As we do not need and want the CherryPy server to start when running the application via WSGI, we must add the following setting:

engine.start = False

If want to use embedded mode instead of daemon mode (or you must, because you are using a Windows server), then use this configuration setting:

environment = 'embedded'

In this case you don’t need to set engine.start, because TurboGears already assumes you don’t want to start the CherryPy engine in this mode.

Running your application in a virtual environment

If you are running your application in a virtual enviroment, you need to adapt your WSGI script file so that it inserts the paths in the site-packages directory of the virtual enviroment in front of all the other paths in Python’s sys.path. Assuming your virtual environment for Python 2.7 is located at /home/myapp/venv, the WSGI script file should be modified as follows:

"""WSGI script for myapp"""

# Set to the site-packages directory inside your virtualenv
# or set to None if you are not using a virtualenv:
SITEDIR = '/home/myapp/venv/lib/python2.7/site-packages'

if SITEDIR:
    import site, sys
    sys_path = set(sys.path)
    is_sys_path = lambda path: path in sys_path
    site.addsitedir(SITEDIR)
    sys.path.sort(key=is_sys_path)

from myapp import command

application = command.start()

Isolate your application from the global enviroment

Even if you have set up your virtual enviroment with the --no-site-packages option, the global site packages will still be available in your WSGI application unless you use the WSGIPythonHome directive in your Apache configuration. Unfortunately, this directive can only be used in the global Apache server configuration, not inside an individual virtual host or directory context. In order to be able to use as many WSGI applications as you like, isolated from each other and the global Python enviroment, we recommend setting up one empty virtual environment like this:

mkdir -p /usr/local/pythonenv
cd /usr/local/pythonenv
virtualenv --no-site-packages empty

and then using this empty environment as the WSGIPythonHome for all your WSGI applicatons by adding the following to your global Apache configuration:

WSGIPythonHome /usr/local/pythonenv/empty

Servig static pages with Apache

To improve performance even more, you should let Apache serve the static files directly instead of serving them through the WSGI application.

A simple solution is to add a symbolic link to the static directory of your TurboGears project somewhere inside the DocumentRoot of your Apache configuration (you will need to add the FollowSymLinks or SymLinksIfOwnerMatch option setting for that directory, though).
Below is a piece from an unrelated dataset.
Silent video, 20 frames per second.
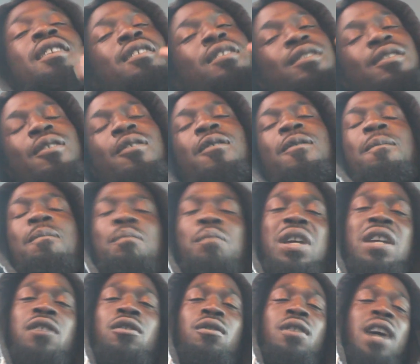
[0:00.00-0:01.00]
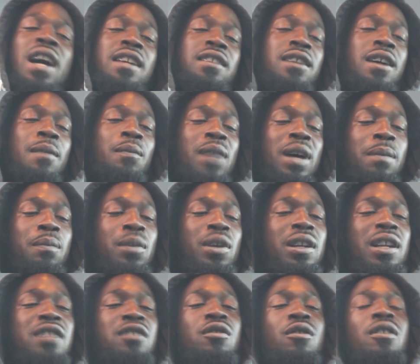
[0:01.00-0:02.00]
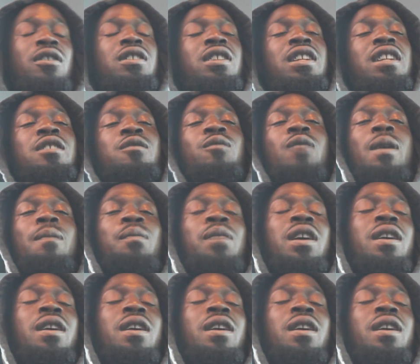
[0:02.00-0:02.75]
So big you guys up, man. But let's go on to this one.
Then you can add aliases to your Apache configuration like this:

Alias /myapp/static/ /srv/www/htdocs/myapp/static/
Alias /myapp/robots.txt /srv/www/htdocs/myapp/static/robots.txt
Alias /myapp/favicon.ico /srv/www/htdocs/myapp/static/favicon.ico

Here we assumed again that you want your application to appear under the URL prefix /myapp/. Change the configuration appropriately if you want to use a different prefix or no prefix at all.
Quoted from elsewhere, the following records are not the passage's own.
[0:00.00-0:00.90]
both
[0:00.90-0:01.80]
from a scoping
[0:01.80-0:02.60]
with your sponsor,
Setting the correct charset

The default Genshi templates used by TurboGears specify utf-8 as a charset. The Apache default charset, returned in the Content-Type header, is ISO-8859-1. This inconsistency will cause errors during validation and incorrect rendering of some characters on the client. Therefore we used the AddDefaultCharset utf-8 directive above to override the Apache default in the TurboGears virtual host section.

You can also explicitly set the charset property on a by-method basis by sending the Content-type HTTP header from CherryPy. To do this, you woud add the following line to your controller methods in controllers.py, somewhere before you return the data dictionary:

cherrypy.response.headerMap["Content-Type"] += ";charset=utf-8"

Apache notices the pre-existing header and passes it through.